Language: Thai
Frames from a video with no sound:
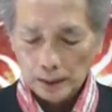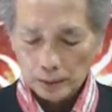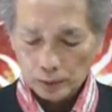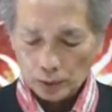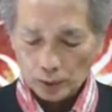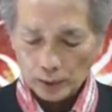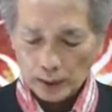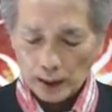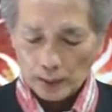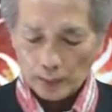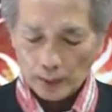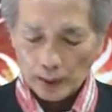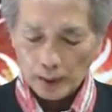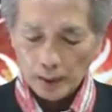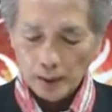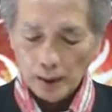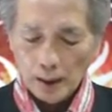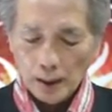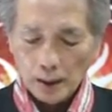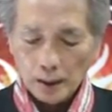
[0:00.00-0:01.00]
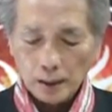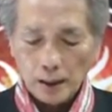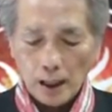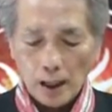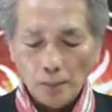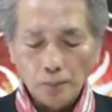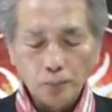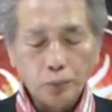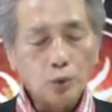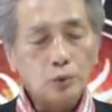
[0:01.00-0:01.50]
สองดาวแล้ว ดา
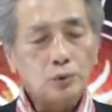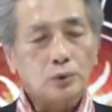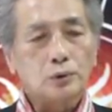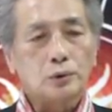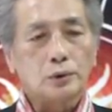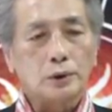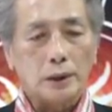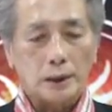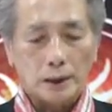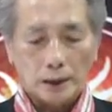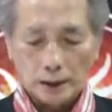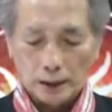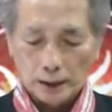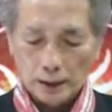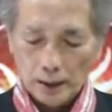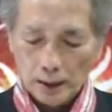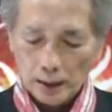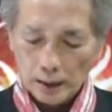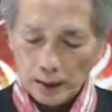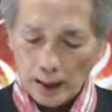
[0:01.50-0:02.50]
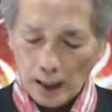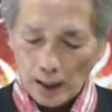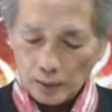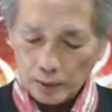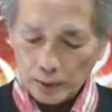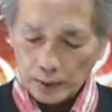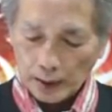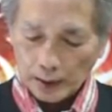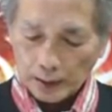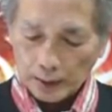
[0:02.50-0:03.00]
วพุธสี่ ดาว
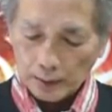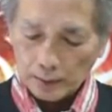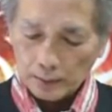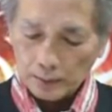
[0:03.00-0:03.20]
เจ็ด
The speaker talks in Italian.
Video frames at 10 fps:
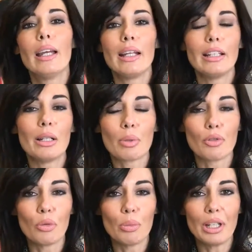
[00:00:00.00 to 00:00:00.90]
eh, nelle
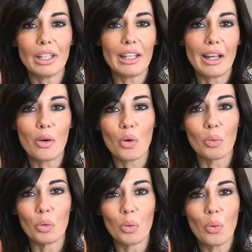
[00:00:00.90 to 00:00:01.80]
profumerie o
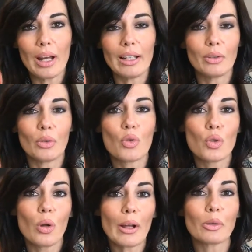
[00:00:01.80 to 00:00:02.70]
comunque non
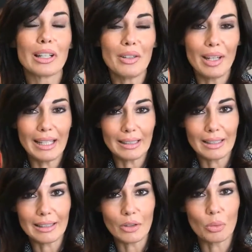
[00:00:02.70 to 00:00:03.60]
sono ecco da rivendita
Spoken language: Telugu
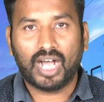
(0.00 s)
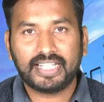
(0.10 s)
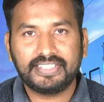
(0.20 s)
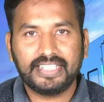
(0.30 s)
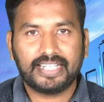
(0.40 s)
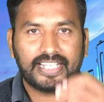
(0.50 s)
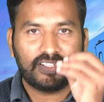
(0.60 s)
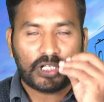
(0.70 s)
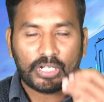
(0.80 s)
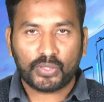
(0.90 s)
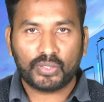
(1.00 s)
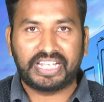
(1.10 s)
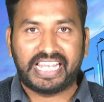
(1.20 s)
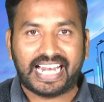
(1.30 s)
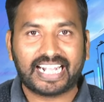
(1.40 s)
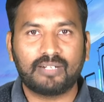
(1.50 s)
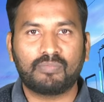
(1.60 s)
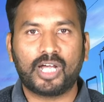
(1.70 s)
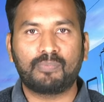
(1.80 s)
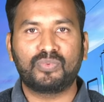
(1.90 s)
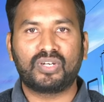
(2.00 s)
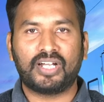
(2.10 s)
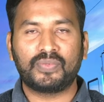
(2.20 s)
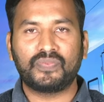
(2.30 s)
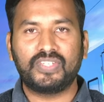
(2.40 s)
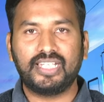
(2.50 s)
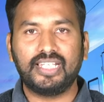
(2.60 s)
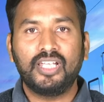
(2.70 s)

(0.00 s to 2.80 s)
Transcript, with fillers: భారతీయ రైల్వేలో కీలక మార్పు రానుంది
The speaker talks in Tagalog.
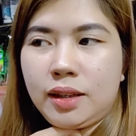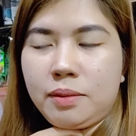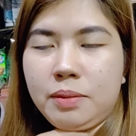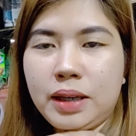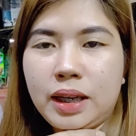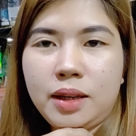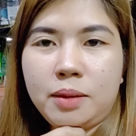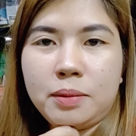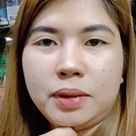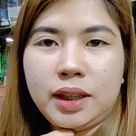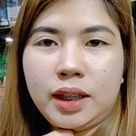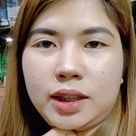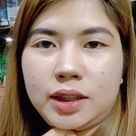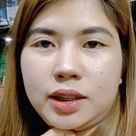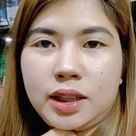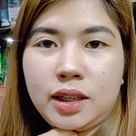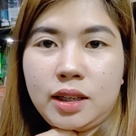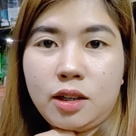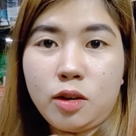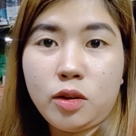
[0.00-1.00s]
Bali,
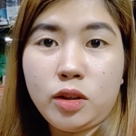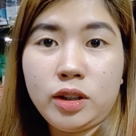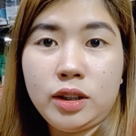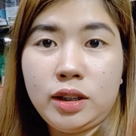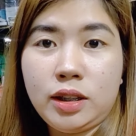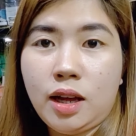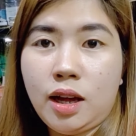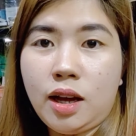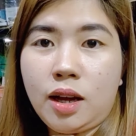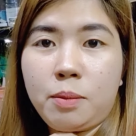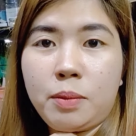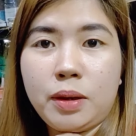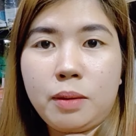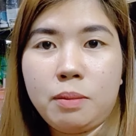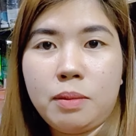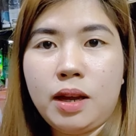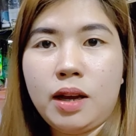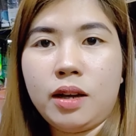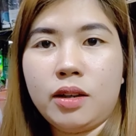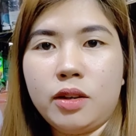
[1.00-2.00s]
matagal-tagal ako hindi
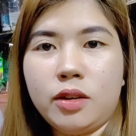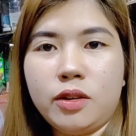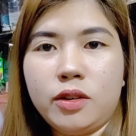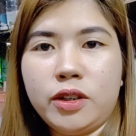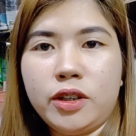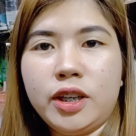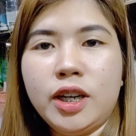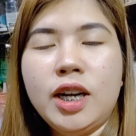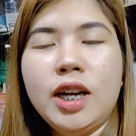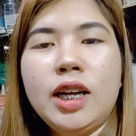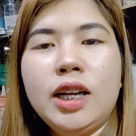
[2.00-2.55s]
nakakapag-vlog or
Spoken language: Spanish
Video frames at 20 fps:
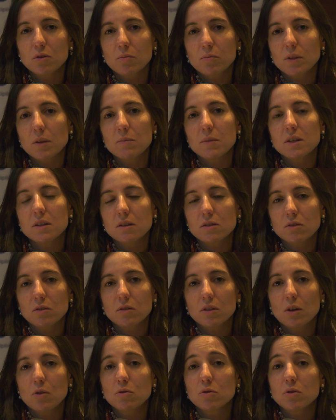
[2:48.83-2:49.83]

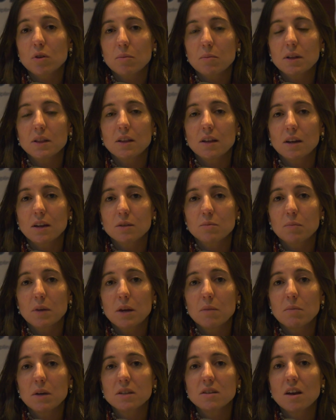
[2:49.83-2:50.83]
optimización de uso de materias
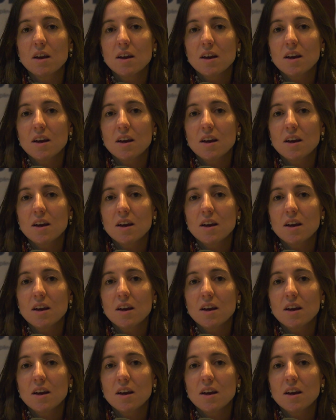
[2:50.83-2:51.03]
primas.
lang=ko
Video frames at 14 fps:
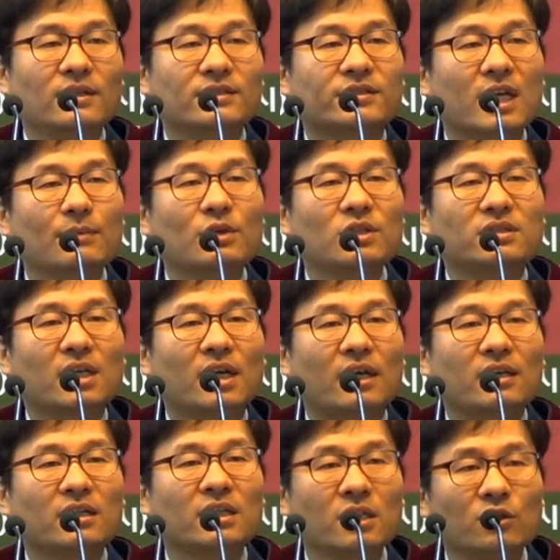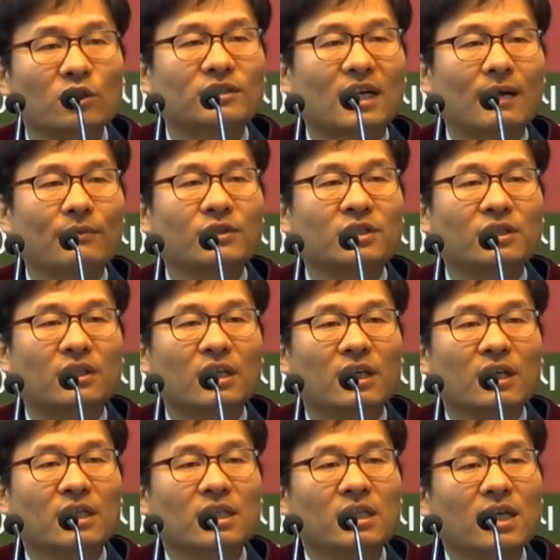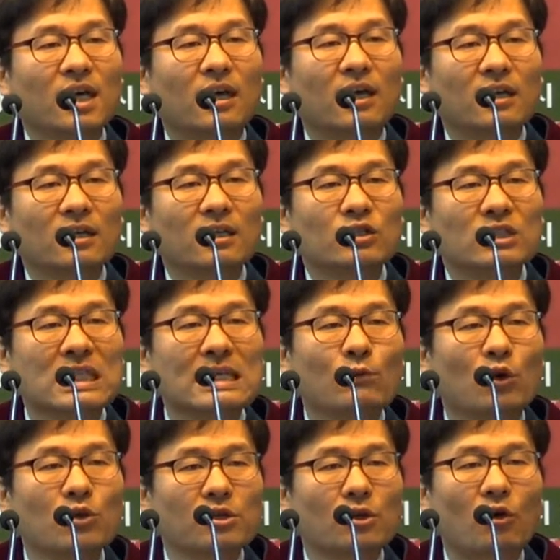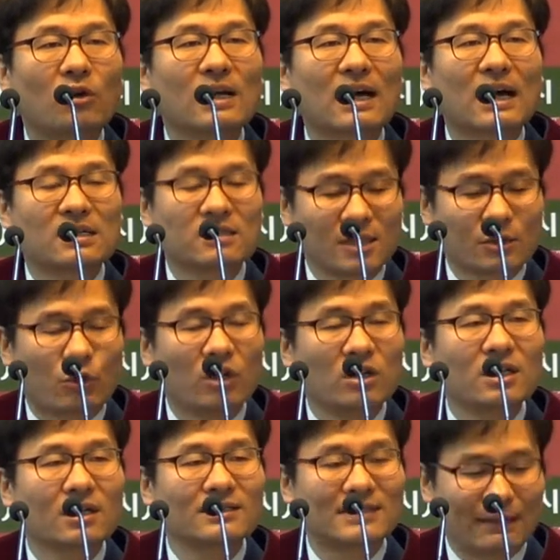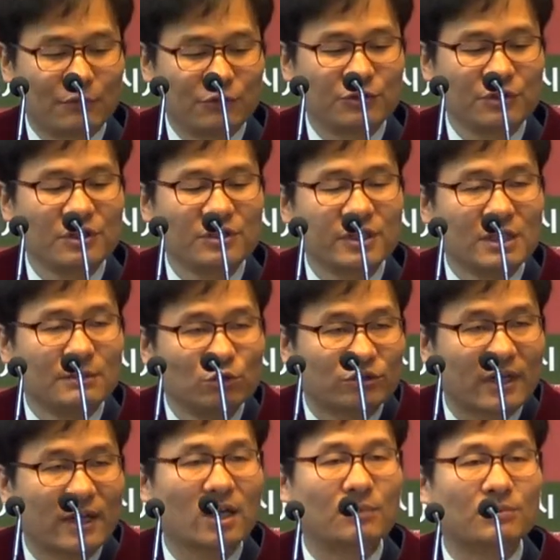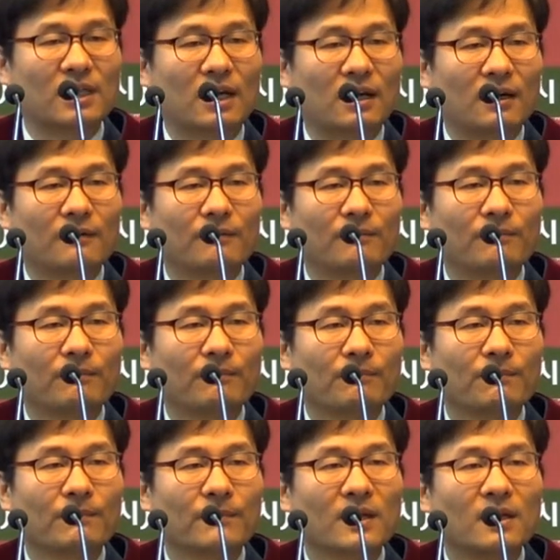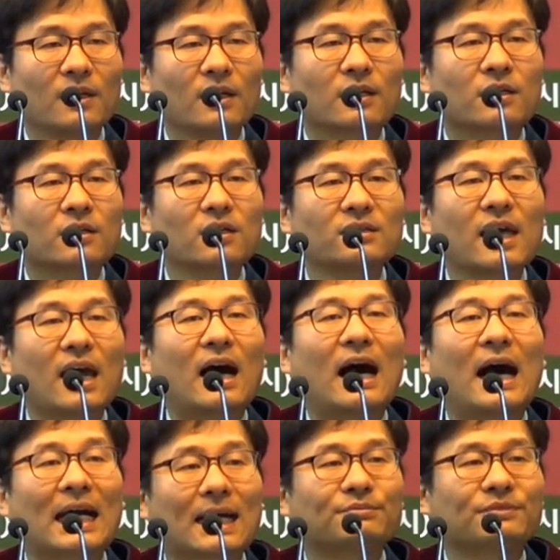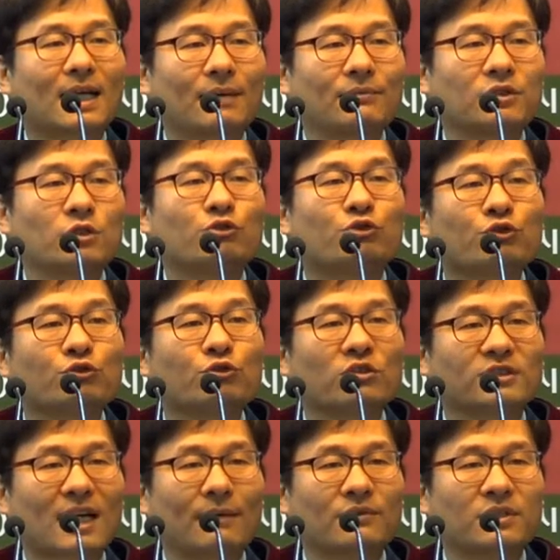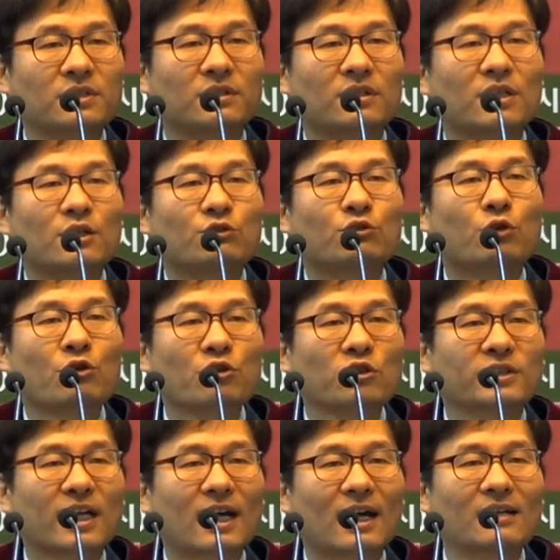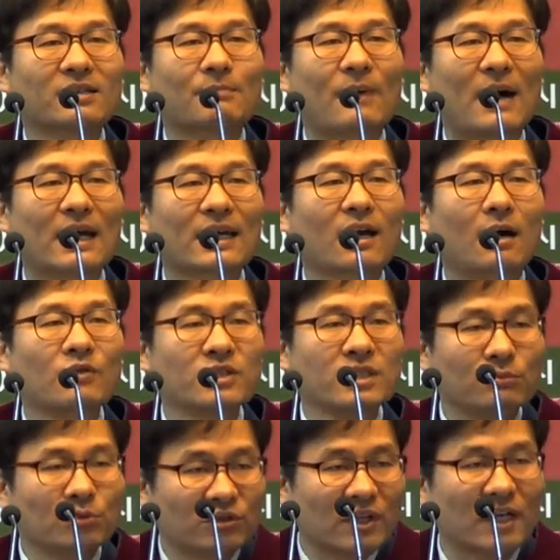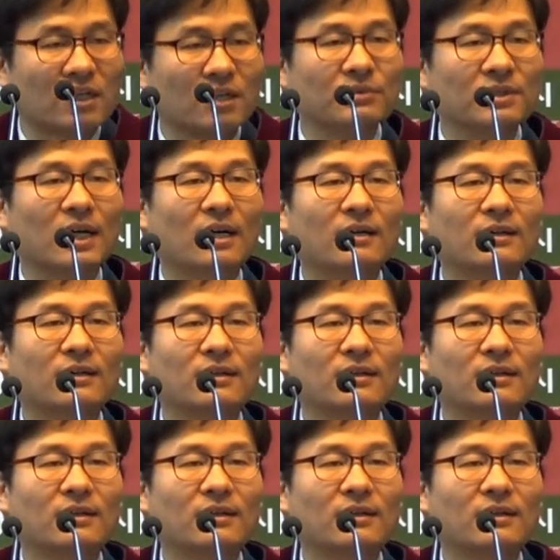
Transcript: 세 번째, 인도 사람들은 이게 임원으로 올라가는지 권력을 잡을 수 있는지를 묻더라 이겁니다. 그런데 아랍 사람들은, 중동 사람들은 종교 생활하는데 방해가 없는지를 묻더라 이겁니다.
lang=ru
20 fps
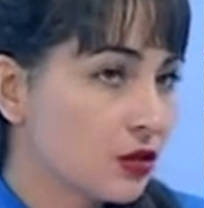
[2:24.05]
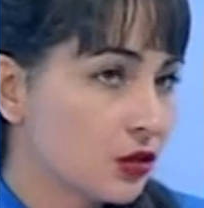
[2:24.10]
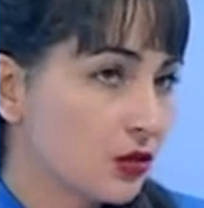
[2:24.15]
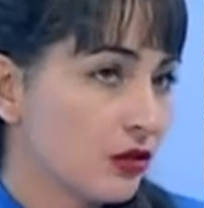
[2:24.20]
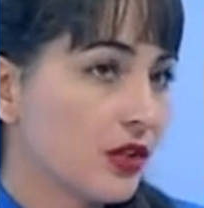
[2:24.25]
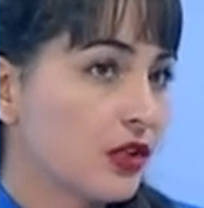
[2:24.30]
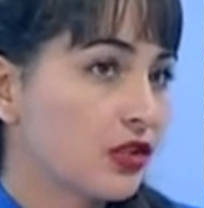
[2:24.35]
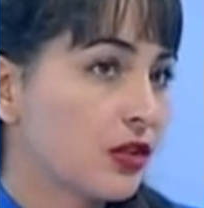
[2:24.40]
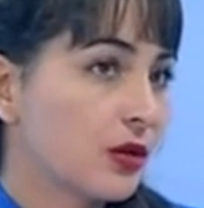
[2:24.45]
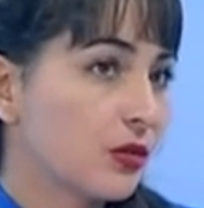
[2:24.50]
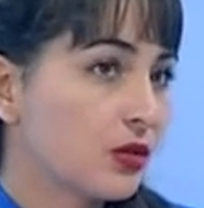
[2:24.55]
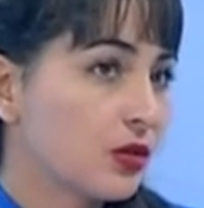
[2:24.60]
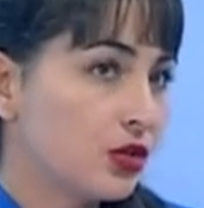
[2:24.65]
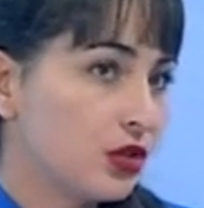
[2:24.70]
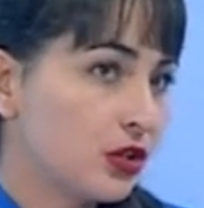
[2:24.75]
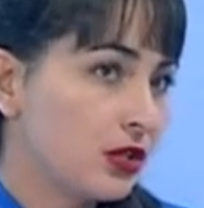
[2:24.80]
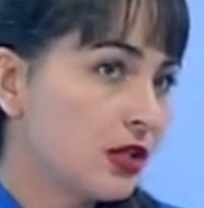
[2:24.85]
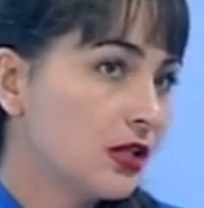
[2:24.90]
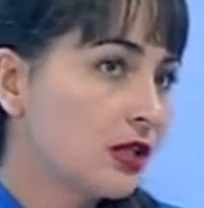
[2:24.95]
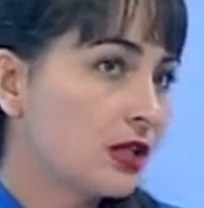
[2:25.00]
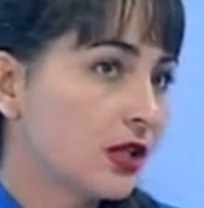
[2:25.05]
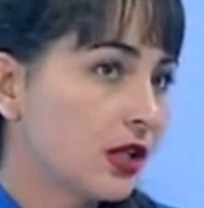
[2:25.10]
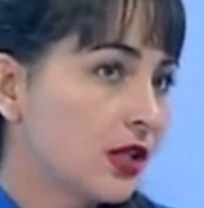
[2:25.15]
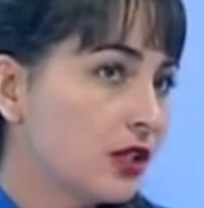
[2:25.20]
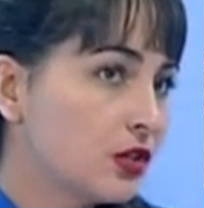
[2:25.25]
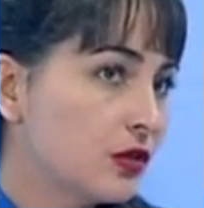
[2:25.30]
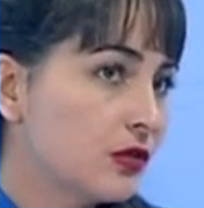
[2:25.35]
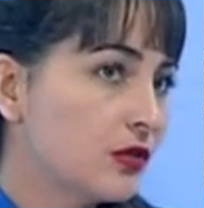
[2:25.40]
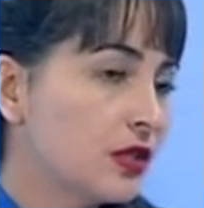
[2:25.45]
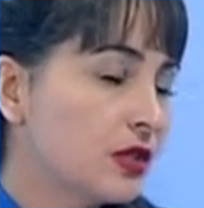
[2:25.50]
что ваш рабочий день
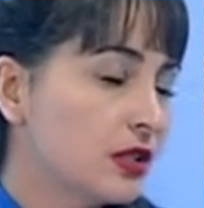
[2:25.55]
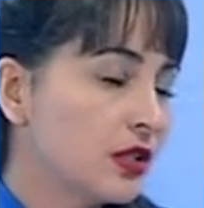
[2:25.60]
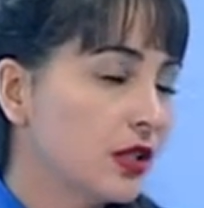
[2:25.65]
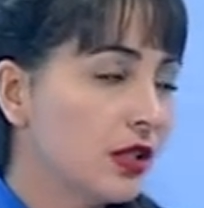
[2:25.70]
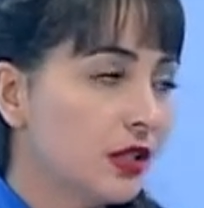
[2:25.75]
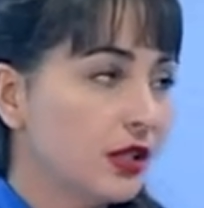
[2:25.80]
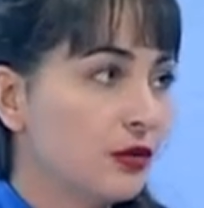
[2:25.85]
заканчивается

■ TASK PROMPT
Retype the listing exactly. Pictures do not belong in the copy.

■ REPLY TO THE TASK
Language: Thai
Frames from a video with no sound:
[0:00.00-0:01.00]
[0:01.00-0:01.50]
สองดาวแล้ว ดา
[0:01.50-0:02.50]
[0:02.50-0:03.00]
วพุธสี่ ดาว
[0:03.00-0:03.20]
เจ็ด
The speaker talks in Italian.
Video frames at 10 fps:
[00:00:00.00 to 00:00:00.90]
eh, nelle
[00:00:00.90 to 00:00:01.80]
profumerie o
[00:00:01.80 to 00:00:02.70]
comunque non
[00:00:02.70 to 00:00:03.60]
sono ecco da rivendita
Spoken language: Telugu
(0.00 s)
(0.10 s)
(0.20 s)
(0.30 s)
(0.40 s)
(0.50 s)
(0.60 s)
(0.70 s)
(0.80 s)
(0.90 s)
(1.00 s)
(1.10 s)
(1.20 s)
(1.30 s)
(1.40 s)
(1.50 s)
(1.60 s)
(1.70 s)
(1.80 s)
(1.90 s)
(2.00 s)
(2.10 s)
(2.20 s)
(2.30 s)
(2.40 s)
(2.50 s)
(2.60 s)
(2.70 s)

(0.00 s to 2.80 s)
Transcript, with fillers: భారతీయ రైల్వేలో కీలక మార్పు రానుంది
The speaker talks in Tagalog.
[0.00-1.00s]
Bali,
[1.00-2.00s]
matagal-tagal ako hindi
[2.00-2.55s]
nakakapag-vlog or
Spoken language: Spanish
Video frames at 20 fps:
[2:48.83-2:49.83]

[2:49.83-2:50.83]
optimización de uso de materias
[2:50.83-2:51.03]
primas.
lang=ko
Video frames at 14 fps:
Transcript: 세 번째, 인도 사람들은 이게 임원으로 올라가는지 권력을 잡을 수 있는지를 묻더라 이겁니다. 그런데 아랍 사람들은, 중동 사람들은 종교 생활하는데 방해가 없는지를 묻더라 이겁니다.
lang=ru
20 fps
[2:24.05]
[2:24.10]
[2:24.15]
[2:24.20]
[2:24.25]
[2:24.30]
[2:24.35]
[2:24.40]
[2:24.45]
[2:24.50]
[2:24.55]
[2:24.60]
[2:24.65]
[2:24.70]
[2:24.75]
[2:24.80]
[2:24.85]
[2:24.90]
[2:24.95]
[2:25.00]
[2:25.05]
[2:25.10]
[2:25.15]
[2:25.20]
[2:25.25]
[2:25.30]
[2:25.35]
[2:25.40]
[2:25.45]
[2:25.50]
что ваш рабочий день
[2:25.55]
[2:25.60]
[2:25.65]
[2:25.70]
[2:25.75]
[2:25.80]
[2:25.85]
заканчивается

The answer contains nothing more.